SULL'AEREO PRESIDENZIALE - Il 26 novembre Berlusconi decide di imbarcare Tarantini e le sue amiche sul volo presidenziale Roma-Milano. L'imprenditore lo chiama mentre è in compagnia delle ragazze
T: Presidente.
B: Gianpaolo senti, io purtroppo devo partire per Milano perché mi è successo un guaio su là e devo essere là domattina prestissimo e poi l'aereo c'è solo stasera, quindi purtroppo ho cambiato tutti i programmi... Se tu credi di poter arrivare qui adesso che vi offro che so, un gelato...».
T: Sennò venivamo insieme a lei a Milano.
B: Vuoi venire... Se volete venire insieme a Milano si può.
T (rivolgendosi alle ragazze): Andiamo a Milano ora, vi va? Con l'aereo con lui? (le interlocutrici rispondono di "sì"). Va bene, se ci da mezz'ora, il tempo di fare la valigia veniamo.
B: Allora se volete venire, passate di qui se credi, mangiamo un gelato.

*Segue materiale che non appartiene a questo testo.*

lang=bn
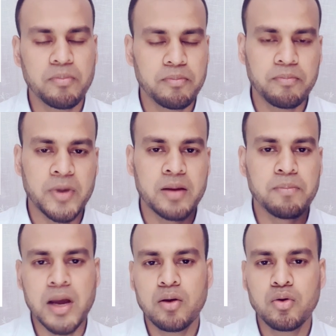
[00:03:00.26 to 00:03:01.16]
আসবে হলো
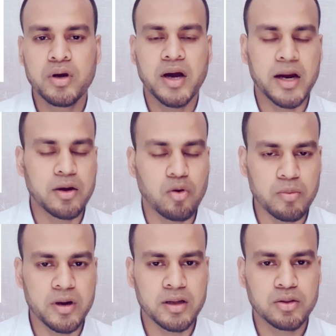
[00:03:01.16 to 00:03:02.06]
এক হাজার পাঁচশো ইউরো
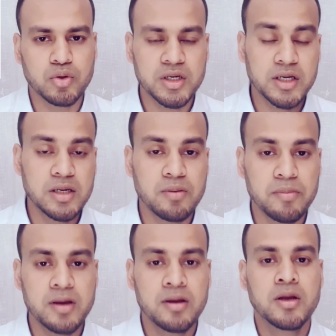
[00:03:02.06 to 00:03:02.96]
তো আপনি পাবেন হলো
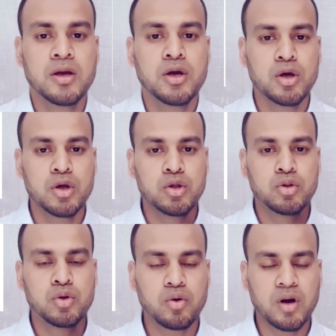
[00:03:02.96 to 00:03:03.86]
এক হাজার পাঁচশো ইউরো
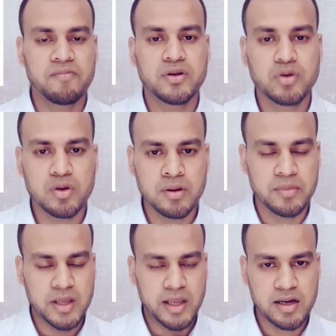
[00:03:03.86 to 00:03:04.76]
তো আশা করি আপনারা
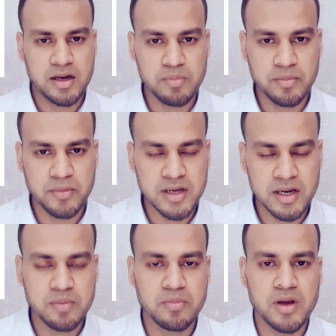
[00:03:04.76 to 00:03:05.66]
উদাহরণটা
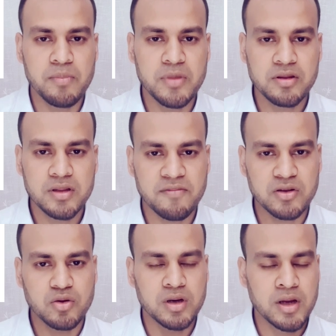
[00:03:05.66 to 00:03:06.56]
বুঝতে পারছেন যে
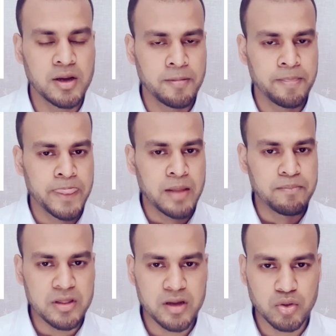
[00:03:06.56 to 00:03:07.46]
পার্সেন্টেজের যে হিসাবটা
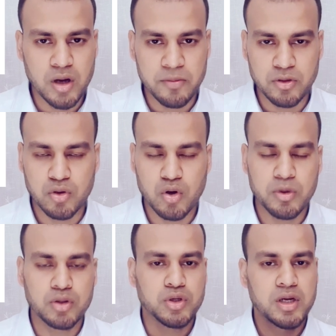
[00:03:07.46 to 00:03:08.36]
আপনারা যে স্ক্রিনও
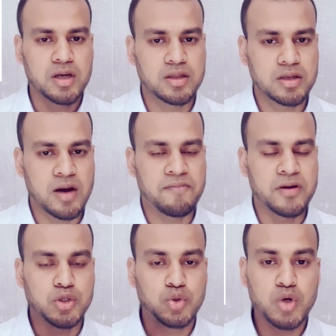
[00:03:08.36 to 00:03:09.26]
দেখতে পাচ্ছেন
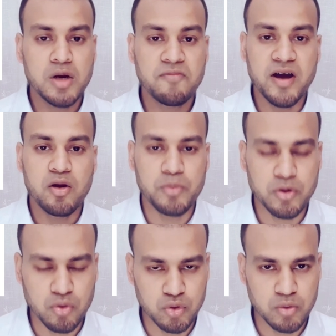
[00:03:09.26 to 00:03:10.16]
এই
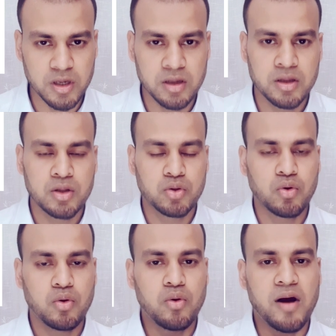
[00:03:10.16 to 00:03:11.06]
পার্সেন্টেজের হিসাবটা আপনারা
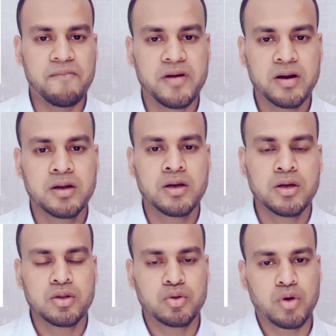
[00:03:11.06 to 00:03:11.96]
বুঝতে
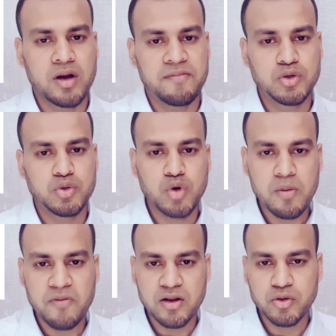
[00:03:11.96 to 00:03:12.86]
পারছেন যদি
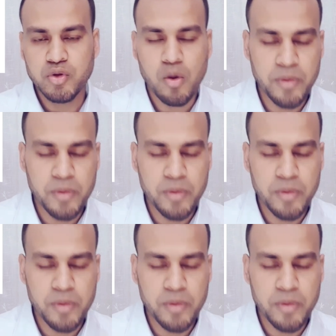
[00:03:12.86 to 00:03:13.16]
আপনার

TERRY DE NICOLO' -  "Prigioniere" nella dimora romana del capo del governo perché all'esterno della struttura c'erano «tantissimi giornalisti» che aspettavano che il Cavaliere uscisse. Così rimasero nel settembre 2008 la escort barese Terry De Nicolò e altre due ragazze che avevano passano la notte con il premier Berlusconi a Palazzo Grazioli. Lo fa mettere a verbale proprio la De Nicolò il 19 giugno del 2009. La escort spiega che quando entrò, assieme ad altri, la prima volta a Palazzo Grazioli, rimase colpita per "la mancanza assoluta di controlli", un fatto questo che "mi ha lasciato scioccata" perché non fu usato neppure un "metal detector". L'audizione è agli atti dell'indagine barese. De Nicolò racconta di essersi fermata da Berlusconi "fino alle...e non ricordo, le undici, le dieci (di mattina), perché il problema è che fuori c'erano tantissimi giornalisti, perché quel mattino io ricordo che lui aveva, forse non so, un discorso da fare, quindi era già tutto pienissimo di gente, quindi il problema era poter uscire senza essere visti, è stato veramente un grosso problema, quindi si è dovuto aspettare fino a tardi, che magari i giornalisti andassero via, che però comunque non sono andati via, che li ho visti uscendo (...) io non sapevo di rimanere, non lo sapevo, è stata una cosa improvvisata".  "C'erano altre ragazze che lo sapevano e nella borsa avevano il cambio, altre ragazze che sono rimaste, che sono di Roma e che non conoscevo e che ho conosciuto durante quella cena, e di cui non ricordo i nomi, o avranno detto nomi falsi, non le so dire, che vivono a Roma però (...) ho dormito lì in una stanza, in una delle tante stanze, poi al mattino ho fatto colazione insieme a queste altre ragazze e insieme a Berlusconi, e poi niente, poi lui si è allontanato, non so, perché forse è arrivato qualcuno con cui parlare, fatti loro".


Terry de Nicolò
LE IMMAGINI

"E niente, poi - conclude - dovevamo aspettare che fuori la situazione si calmasse per poter andare via io con queste altre ragazze. Poi quando sono uscita, mi hanno ... questo autista mi ha accompagnato in hotel, dove c'era il Tarantini con il suo autista, sono andata su in hotel, ho preso il bagaglio, tutto di corsa, la borsa, e poi siamo ripartiti per Bari, quindi siamo tornati in auto tutti e tre (. .. ) delle ore ho dormito da sola e delle ore invece, alcune ore sono stata con queste due ragazze e Berlusconi (...) eravamo io e le due ragazze di Roma e Berlusconi (...) (Tarantini) mi ha dato dei soldi, ma per partecipare alla cena (...) mille euro, prima della cena".